Беспечная улыбка Данилыча казалась врезанной навек, широкие плечи Боура, кряжистого латышского мужика, — он понуро изучает свои ладони...
Прошло время, когда Пётр — молодой, неопытный — искал поддержки, совета стратегов старших. Генералы ждут. Похоже, разучились думать... Жаждут, чтобы заговорил царь, рассеял колебания, отпустил с приказом. А Пётр медлил минуту-две, надеясь на что-то. На что же? Он вряд ли мог бы ответить. Казалось, будущее всё-таки уступит, откроется — вдруг чьим-нибудь голосом даст о себе знать.
— Карл-то подох, говорят, — бросил в тишину Меншиков. — Упокой, господи!
Репнин дёрнулся от смеха — по угодливости. Остальные промолчали. Данилыч сверкал в полутёмном углу хаты золотым шитьём, играл белками выпученных глаз. Кафтан к совету надел новый, — меняет он их чуть ли не ежедневно.
— Я ему смерти не хочу, — твёрдо, нахмурившись, сказал Пётр. — Сожалел бы весьма... Нам сперва посчитаться нужно.
На миг противна стала улыбка камрата. Смех некстати. Выходка пирожника, глупая. Князю не подобало бы...
— Так хоть завтра, батюшка...
Камрат не хвастает, кинется в сечу стремглав, как бывало не раз. Зарвётся, пропадёт...
— Рано, господа генералы! Попробуем помочь Полтаве. Чтоб и оттуда урон шведу нанести...
Звук собственного голоса ободрил. Образ короля-победителя бледнел. Нет, не ему в угоду продиктовано решение — единственно целесообразностью военной.
Траншеи-апроши на другой же день начали. Вскоре они упёрлись в болото, в речную заводь, а иные засыпал пулями и снарядами противник. Коммуникация с осаждёнными — для отправки подкрепления — не состоялась.
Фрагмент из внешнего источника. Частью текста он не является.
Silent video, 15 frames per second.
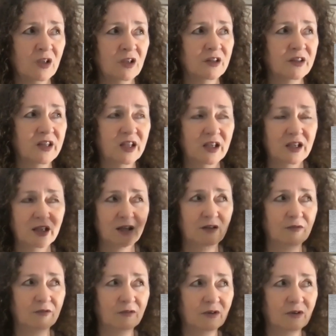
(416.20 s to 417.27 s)

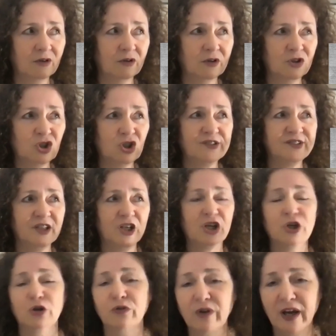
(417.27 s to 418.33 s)
the she's the
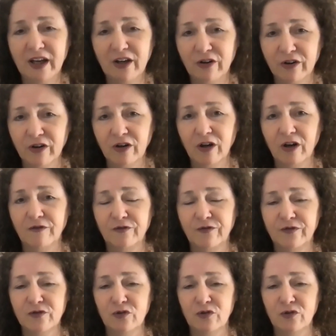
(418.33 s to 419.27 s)
curator of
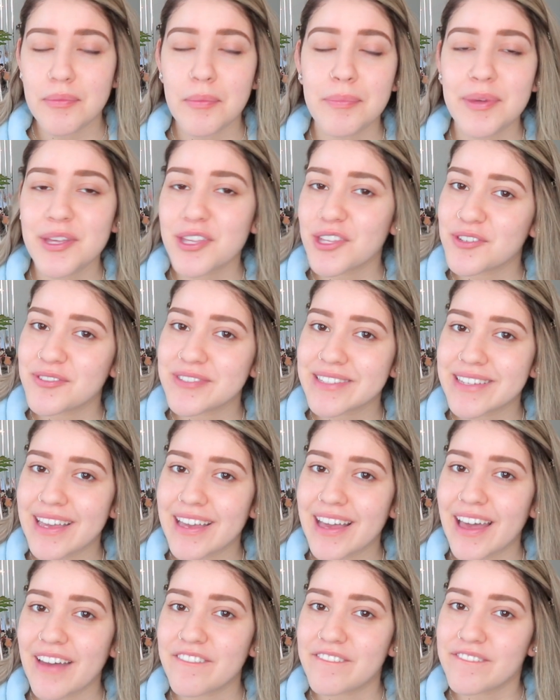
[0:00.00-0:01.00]
but
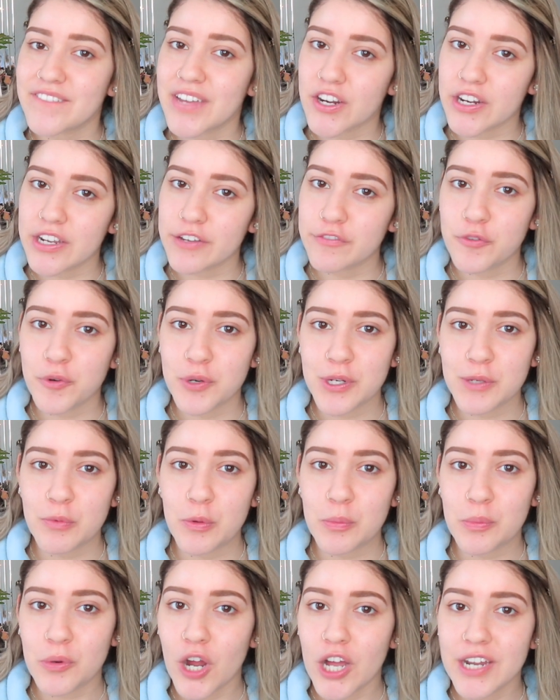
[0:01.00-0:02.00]
using very
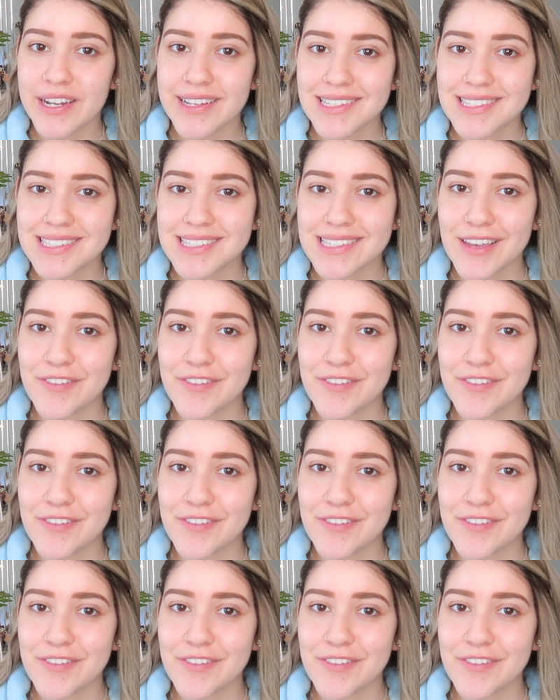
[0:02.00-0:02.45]
affordable products.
Между тем защитники Полтавы выскребали из магазинов последние горсти пороха.
Откладывать неизбежное больше нельзя. Снова собрались военачальники в хатке, занятой царём. Пётр почти не слушал их — он нетерпеливо повелевал. Армия перешла Ворсклу, расположилась в боевой порядок. Зашевелились, повернулись фронтом и шведы. Раненый Карл, привстав на носилках, звал гвардейцев служить ему верно, как всегда. Не Швеции — лично ему, вдохновлённому всевышним. Призрак же Карла прежнего, победившего под Нарвой, отступал и являлся вновь перед царём, перед начальниками и солдатами, и все вели сокровенную с ним борьбу. Он был осязаемо близко, когда Пётр напутствовал армию в канун сражения.
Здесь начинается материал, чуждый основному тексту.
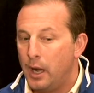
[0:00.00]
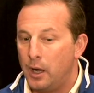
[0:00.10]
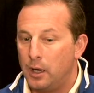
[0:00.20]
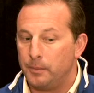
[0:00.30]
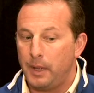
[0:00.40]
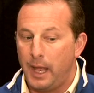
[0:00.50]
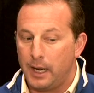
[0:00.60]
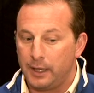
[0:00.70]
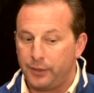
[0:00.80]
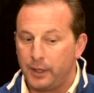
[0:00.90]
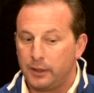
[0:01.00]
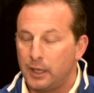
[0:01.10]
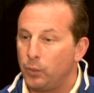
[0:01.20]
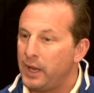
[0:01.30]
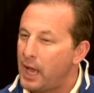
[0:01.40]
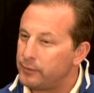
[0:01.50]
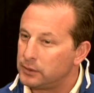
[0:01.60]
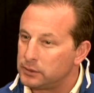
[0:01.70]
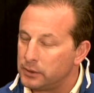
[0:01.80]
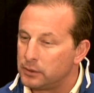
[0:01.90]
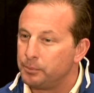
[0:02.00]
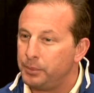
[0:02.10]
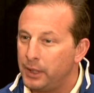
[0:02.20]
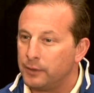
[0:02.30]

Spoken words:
And I think that we have a little bit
«Ведало бы российское воинство, что оный час пришёл, который всего отечества состояние положил на руках их: или пропасть весьма, или в лучший вид отродитися России...»
Карла же ни боль в забинтованной ноге, ни предостережения соратников не лишили апломба. Он приглашал свою свиту на обед в царский шатёр.
— Будут отличные кушанья.
Сулил торжественный въезд в Москву и уже назначил коменданта ей — генерала Шпарра.
Баталия разгорелась утром 27 июня и длилась всего два с половиной часа. Исход наступил стремительно, ошеломив победителей и побеждённых. Карл не чуял своей обречённости, Пётр не сознавал в полной мере созревшей русской силы.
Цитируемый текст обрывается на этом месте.